What’s the difference between our reactions in these cases? In large part, I think it’s because we assume that when adults get upset, they have good reasons for it – if an adult friend starts sobbing uncontrollably, then our first thought is going to be that they’re facing real problems. For a toddler, by contrast – well, they can get upset about almost anything.
This makes a fair amount of sense as far as it goes. But it also seems to require that our moral reactions to apparent distress should be sensitive not just to the degree of unhappiness involved, but the reasons for it. In other words, we’re not discounting toddler tantrums because we think little kids aren’t genuinely upset, or are faking, but because the tantrums aren’t reflective of any concerns worth taking too seriously.
Interestingly, this idea seems at least prima facie in tension with some major philosophical accounts of happiness and well-being, notably like hedonism or desire satisfaction theory. By the lights of these approaches, it’s hard to see why toddler emotions and desires shouldn’t be taken just as seriously as adult ones. These episodes do seem like bona fide intensely negative experiences, so for utilitarians, every toddler could turn out to be a kind of negative utility monster! Similarly, if we adopt a form of consequentialism that aims at maximizing the number of satisfied desires, toddlers might be an outsize presence – as indicated by their tantrums, they have a lot of seemingly big, powerful, intense desires all the time (for, e.g., a Kinder Egg, another episode of Ben and Holly, or that one toy their older sibling is playing with).
One possibility I haven’t so far discussed is the idea that toddlers’ emotional behavior might be deceptive: perhaps the wailing toddler, contrary to appearances, is only mildly peeved that a sticker peeled off his toy. There may be something to this idea: certainly, toddlers have very poor inhibitory control, so we might naturally expect them to be more demonstrative about negative emotions than adults. That said, I find it hard to believe that toddlers really aren’t all that bothered by whatever it is that’s caused their latest tantrum. As much as I may be annoyed at having to leave a party early, for example, it’s almost inconceivable to me that it could ever trigger floods of tears and wailing, no matter how badly my inhibitory control had been impaired by the host’s martinis. (Nonetheless, I’d grant this is an area where psychology or neuroscience could be potentially informative, so that we might gain evidence that toddlers’ apparent distress behavior was misleading).
But if we do grant that toddlers really get very upset all the time, is it a serious moral problem? Or just an argument against theories that take things like emotions and desires to be morally significant in their own right, without being justified by good reasons? As someone sympathetic to both hedonism about well-being and utilitarianism as a normative ethical theory, I’m not sure what to think. Certainly, it’s made me consider whether, as a parent, I should take my son’s tantrums more seriously.

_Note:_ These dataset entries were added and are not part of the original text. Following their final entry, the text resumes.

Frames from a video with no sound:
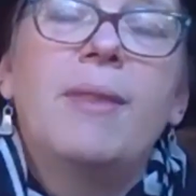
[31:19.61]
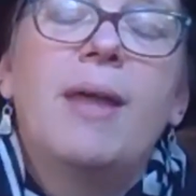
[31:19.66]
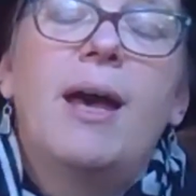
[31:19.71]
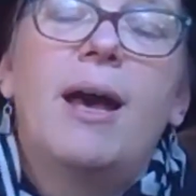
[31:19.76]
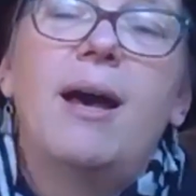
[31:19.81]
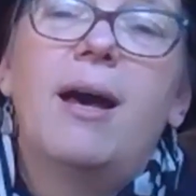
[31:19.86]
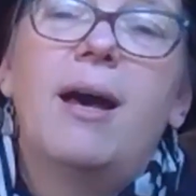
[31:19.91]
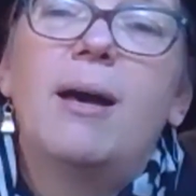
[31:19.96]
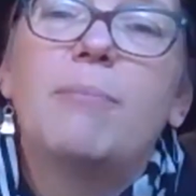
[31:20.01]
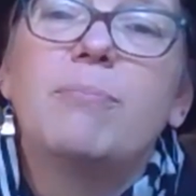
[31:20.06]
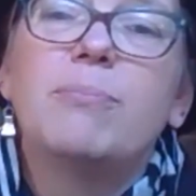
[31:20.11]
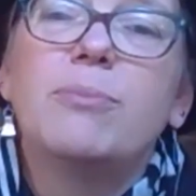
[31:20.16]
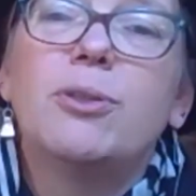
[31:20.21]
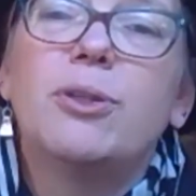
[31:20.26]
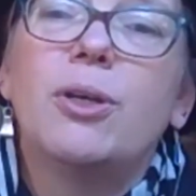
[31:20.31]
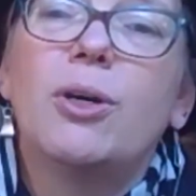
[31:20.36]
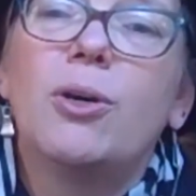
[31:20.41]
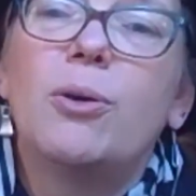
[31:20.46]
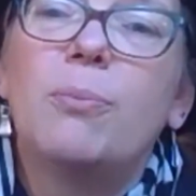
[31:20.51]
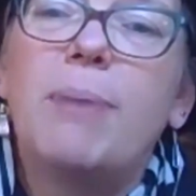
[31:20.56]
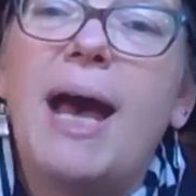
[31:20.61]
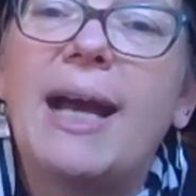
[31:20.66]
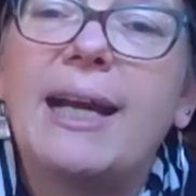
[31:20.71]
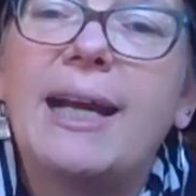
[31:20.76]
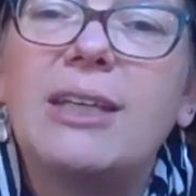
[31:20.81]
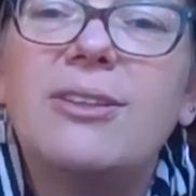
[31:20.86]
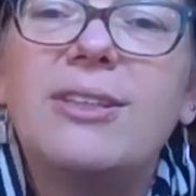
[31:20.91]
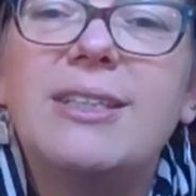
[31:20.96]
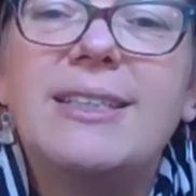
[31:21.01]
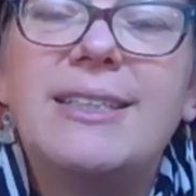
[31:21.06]
Back
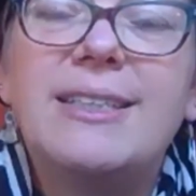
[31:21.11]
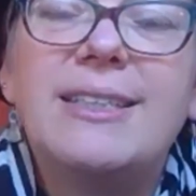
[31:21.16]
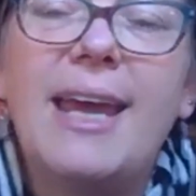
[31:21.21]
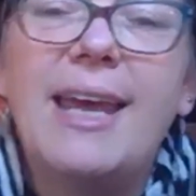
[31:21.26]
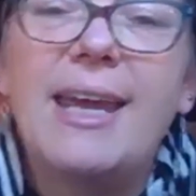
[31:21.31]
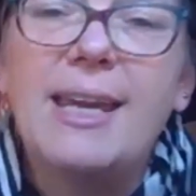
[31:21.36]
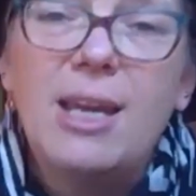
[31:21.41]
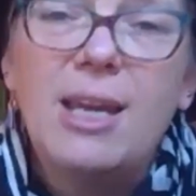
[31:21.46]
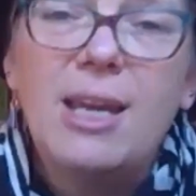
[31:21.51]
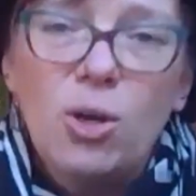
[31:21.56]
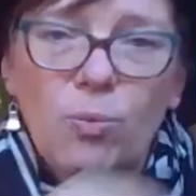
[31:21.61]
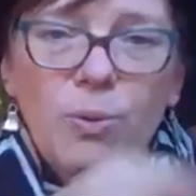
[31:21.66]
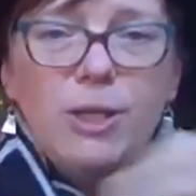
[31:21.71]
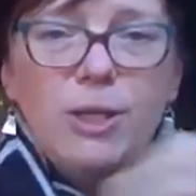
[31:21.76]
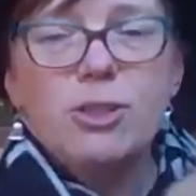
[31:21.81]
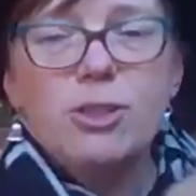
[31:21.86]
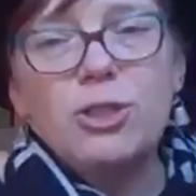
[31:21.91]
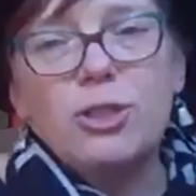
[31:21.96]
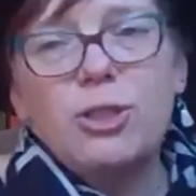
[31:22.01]
in the day, we used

For example, if we’re at the park, and I know he’ll have a tantrum if we leave early, should I prioritize his emotions above, e.g., my desire to get home and grade student papers? Perhaps you’ll think that in reacting like this, I’m just being overly sentimental or sappy – come on, what could be more normal than toddler tantrums! – but it’s worth being conscious of the fact that previous societies normalized ways of treating children that we nowadays would regard as brutal.
There’s also, of course, the developmental question: toddlers aren’t stupid, and if they realize that we’ll do anything to avoid them having tantrums, then they’ll exploit that to their own (dis)advantage. Learning that you can’t always get what you want is certainly part of growing up. But thinking about this issue has certainly made me take another look at how I think about and respond to my son’s outbursts, even if I can’t fix his broken bananas.
Note: this blogpost is an extended exploration of ideas I earlier discussed here.